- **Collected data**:
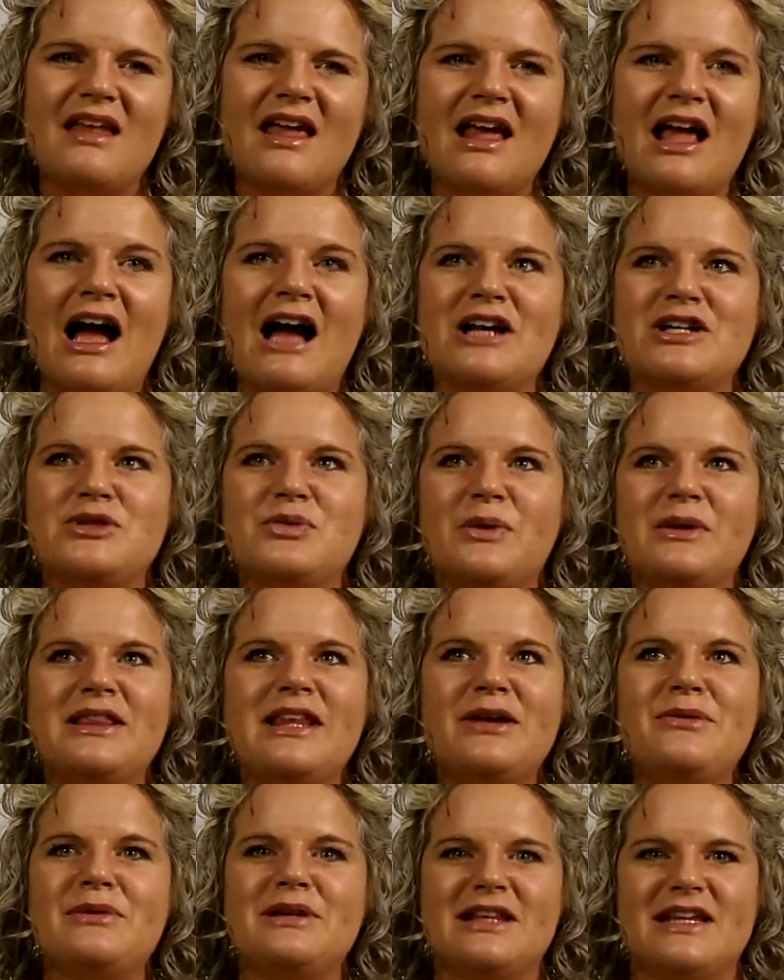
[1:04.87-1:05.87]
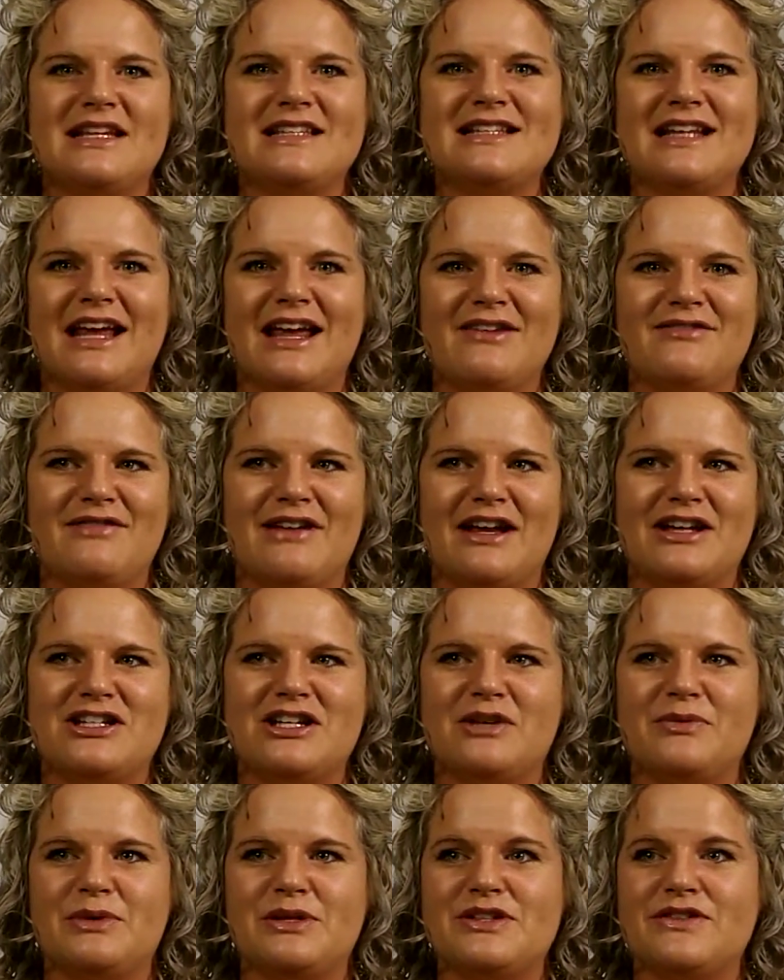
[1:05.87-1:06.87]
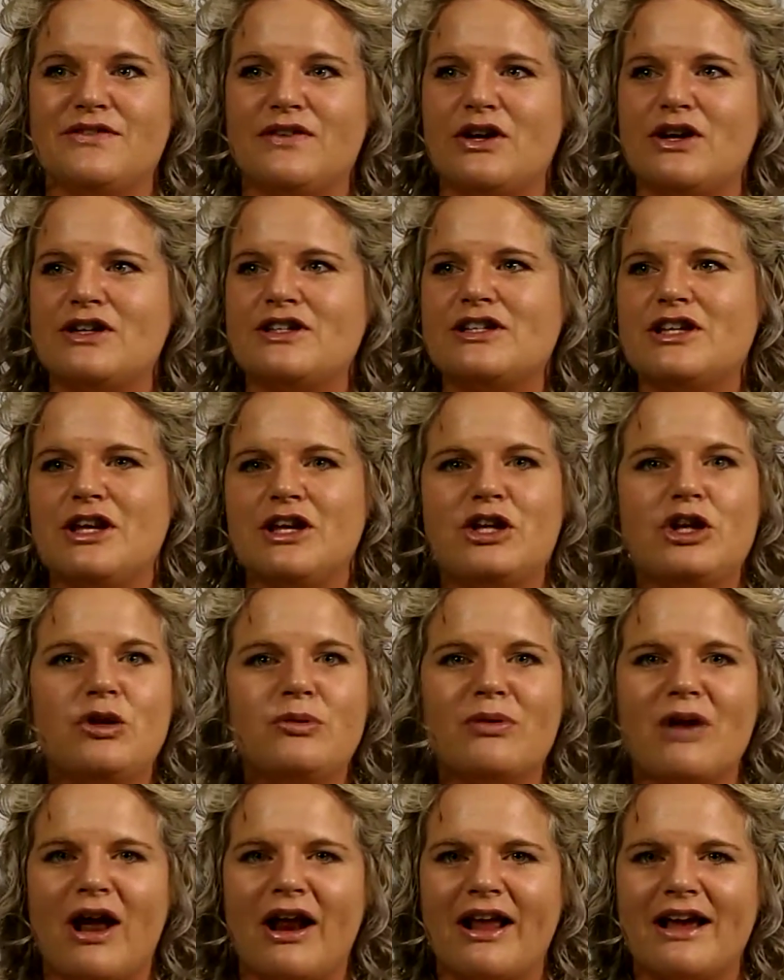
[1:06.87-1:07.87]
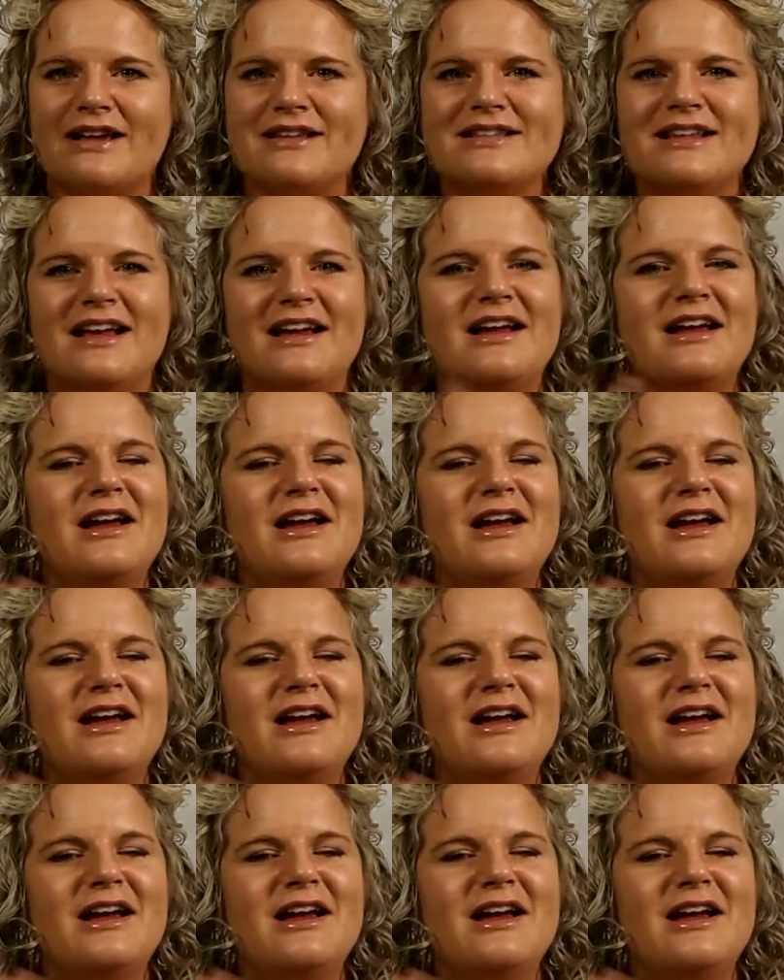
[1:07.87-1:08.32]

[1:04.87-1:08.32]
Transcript: gosh, what they released at convention was first new products.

- **TASK DIRECTIONS**: Output every record above exactly as written, but skip the pictures.

- **OUTPUT FOR THIS TASK**:
[1:04.87-1:05.87]
[1:05.87-1:06.87]
[1:06.87-1:07.87]
[1:07.87-1:08.32]

[1:04.87-1:08.32]
Transcript: gosh, what they released at convention was first new products.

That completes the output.